Poetas quebram a rotina nos vagões da CPTM
Marlene Bergamo/Folhapress | ||
Grupo Filhos de Ururai, faz poesia em trem da CPTM em São Paulo |
Pelo menos uma vez por mês, Lucas Afonso, Andrio Candido e Rafael Carnevalli entram nos vagões dos trens da CPTM sem saber o que vai acontecer.
Os três fazem parte do grupo de intervenções poéticas Filhos de Ururaí, que busca quebrar a rotina de quem circula pelas estações da zona leste declamando poesias.
"Já recebemos vários tipos de reações. Da última vez, na estação Lapa, o vagão aplaudiu. Em dois anos foi a primeira vez", disse Carnevalli.
A reportagem da Folha acompanhou uma apresentação do trio durante o trajeto no sentido Tatuapé-São Miguel Paulista às 17h de uma quinta-feira.
O vagão estava cheio, mas não lotado quando o grupo entrou.
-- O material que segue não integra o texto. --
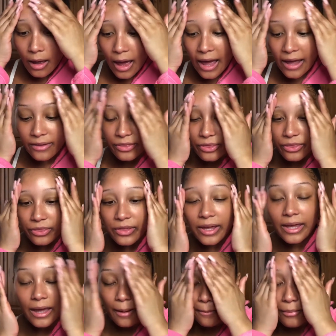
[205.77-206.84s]
I
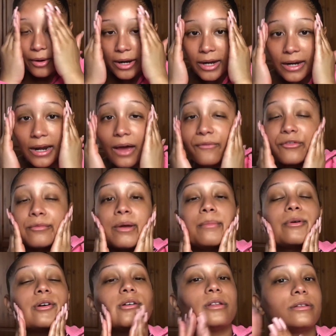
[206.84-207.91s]
think I'm breaking out from it
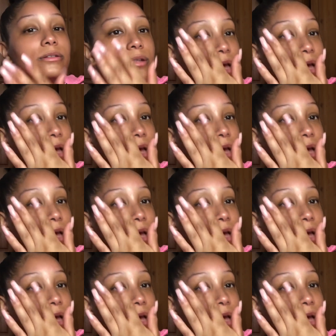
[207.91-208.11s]
becauseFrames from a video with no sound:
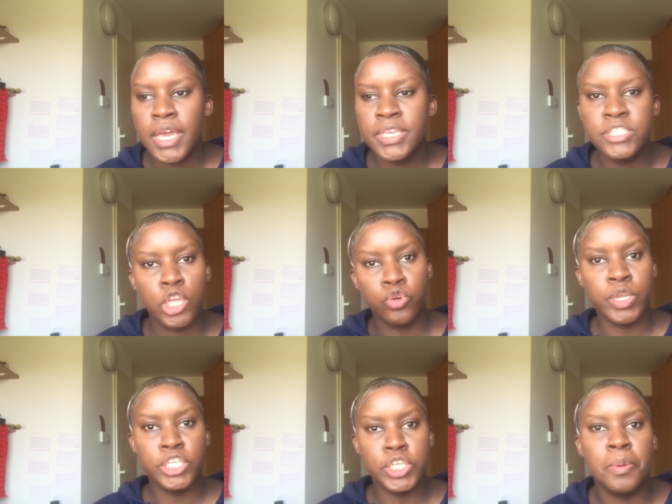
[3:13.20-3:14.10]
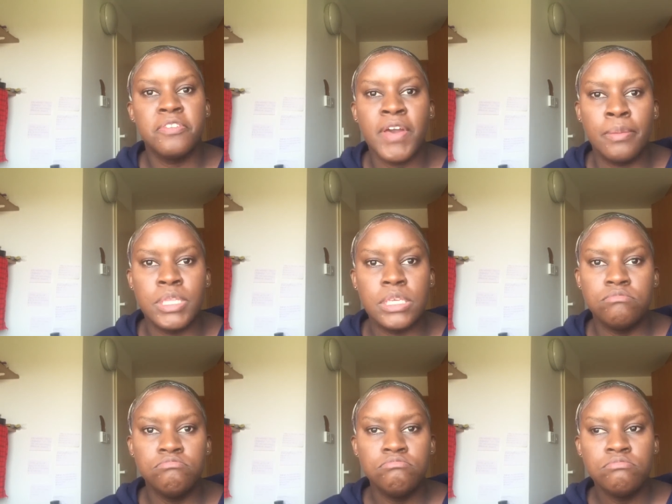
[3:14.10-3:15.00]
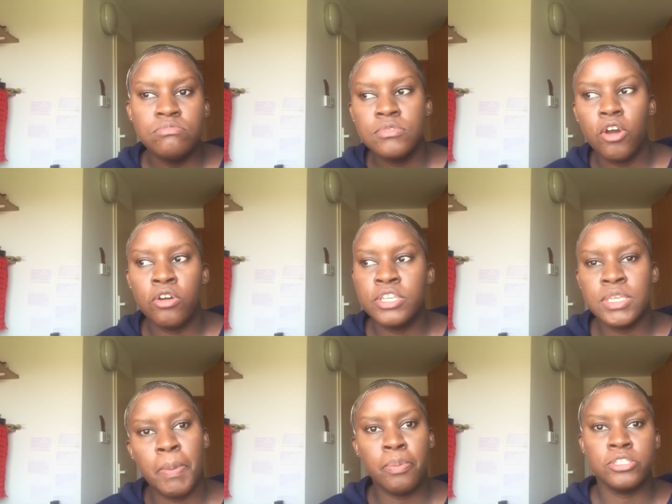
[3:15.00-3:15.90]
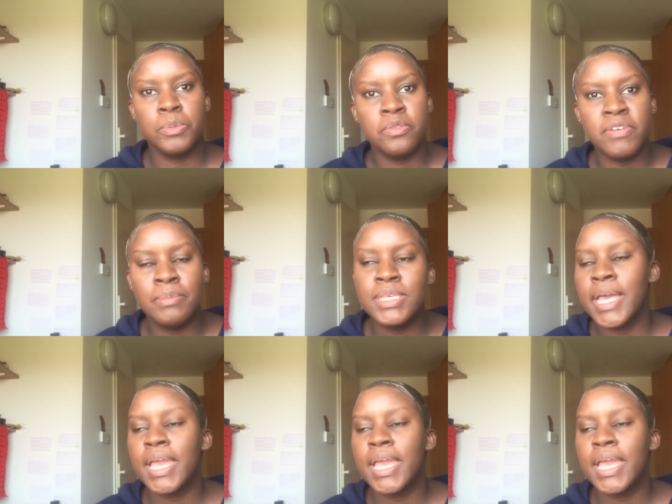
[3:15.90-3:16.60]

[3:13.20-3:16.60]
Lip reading: he's the green sheep of the family, or he's the purple sheep of the family?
O horário marcado foi estratégico: se fosse mais tarde haveria tanta gente que eles não teriam espaço para a performance. Após alguns momentos de hesitação e de uma leve tensão, o grupo combinou o roteiro e a ordem de cada fala.
"Senhoras e senhores, não queremos vender nada, mas trocar", anunciou Candido, em tom teatral, provocando surpresa em muitos passageiros.
Em seguida o trio começou a bater palmas e cantar em conjunto: "Ecoa o canto dos povos das terras daqui/Ecoa o canto dos filhos de Ururaí". Afonso convidou a todos a se aproximarem e participarem: "Quem tiver vontade, pode chegar!". Os passageiros, contudo, ficaram no mesmo lugar.
Muitas pessoas os ignoraram, tentando apenas cumprir a sua rotina diária. Alguns viraram o rosto para o lado, outros olharam para o celular. Ao fundo, do lado oposto ao trio, alguém riu alto para atrapalhar a apresentação. Algum gaiato gritou: "Vai, Corinthians!".
Muitos, porém, paravam e prestaram atenção. Quando Afonso começou a declamar depois de Carnevalli, descrevendo, em rimas, a situação dos trens lotados e buscando imagens fortes como "será a vida um carro bomba que eu empurro na contramão?".
Em um momento, depois de falar sobre os abusos dos patrões, em uma sequência de rimas com 'or', o trio cantou ao mesmo tempo "aqui só tem trabalhador". A plateia informal reagiu na hora com uma "oooooohhh", como para mostrar que se identificavam com as palavras dos poetas.
"Eles têm letras bem boladas, falam umas verdades. Cantam a nossa realidade do dia a dia", disse porteira Cíntia Ribeiro, 36. Ela iria descer na estação Comendador Ermelino, onde acaba o trajeto de 1h30 do trabalho até em casa.
A caminho da estação USP Leste, o operador de telemarketing Matheus Fernandes, 19, disse que gostou da apresentação e acha que o grupo faz um trabalho de conscientização das pessoas. "Se não fossem eles, eu nunca saberia que Ururaí é São Miguel."
O poeta Carnevalli lembrou como o grupo começou: "Nós já tínhamos o costume de recitar poesia nos trens. Daí gravamos uma vez e viralizou na internet. Daí formamos o coletivo. O Lucas entrou na segunda gravação",
Cada integrante tem uma característica distinta. Afonso é mais cronista e político, ligado à tradição dos MCs. Candido, que também é ator, escreve mais sobre temas sociais, e Carnevalli, que organiza saraus de poesia em São Miguel, é o mais lírico.
A página do grupo no Facebook tem quase 12 mil fãs. Para divulgar o trabalho, os Filhos de Ururaí gravam as ações nos trens e disponibilizam os vídeos na internet.
Embora tenham uma cultura mais ligada à oralidade, o trio agora tem planos de compilar as poesias para publicar um livro. A próxima apresentação nos trens não tem data marcada, mas eles estão trabalhando em poemas inéditos.
Apesar de não ter como prever a reação do público, o grupo sabe o que quer provocar, segundo Carnevalli. "Muitos podem se incomodar, mas já transformamos a mente de muitas pessoas. Existe poder na poesia que vem do trem."